## [WHAT THE TASK ASKS]
Your answer must be the data repeated exactly, with no pictures in it.

## [DATA RECORDS]
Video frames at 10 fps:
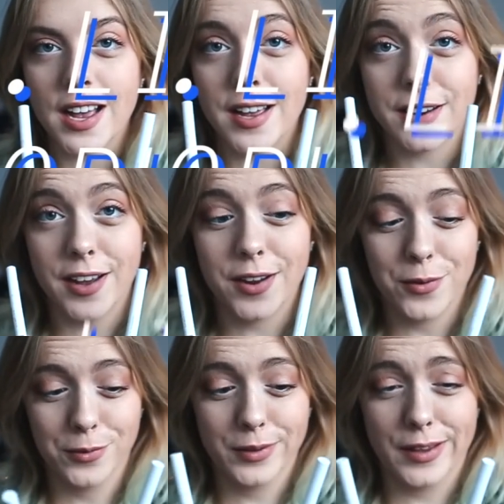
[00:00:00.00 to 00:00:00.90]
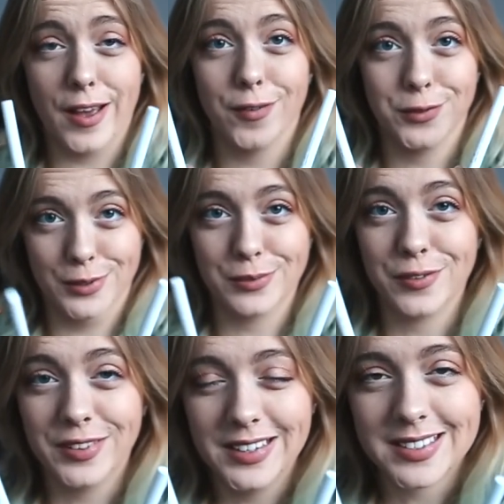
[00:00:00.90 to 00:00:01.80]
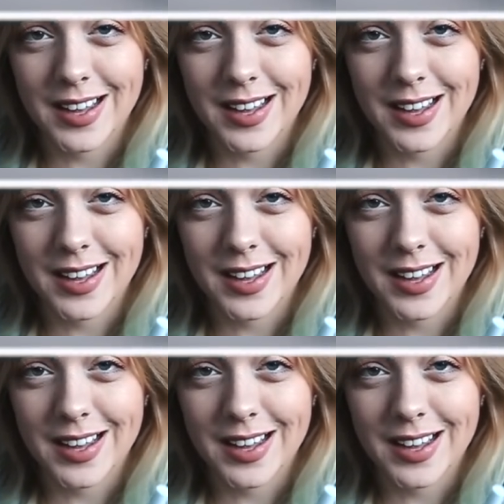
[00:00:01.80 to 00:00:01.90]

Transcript: and I only have 2 of these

## [REPLY]
Video frames at 10 fps:
[00:00:00.00 to 00:00:00.90]
[00:00:00.90 to 00:00:01.80]
[00:00:01.80 to 00:00:01.90]

Transcript: and I only have 2 of these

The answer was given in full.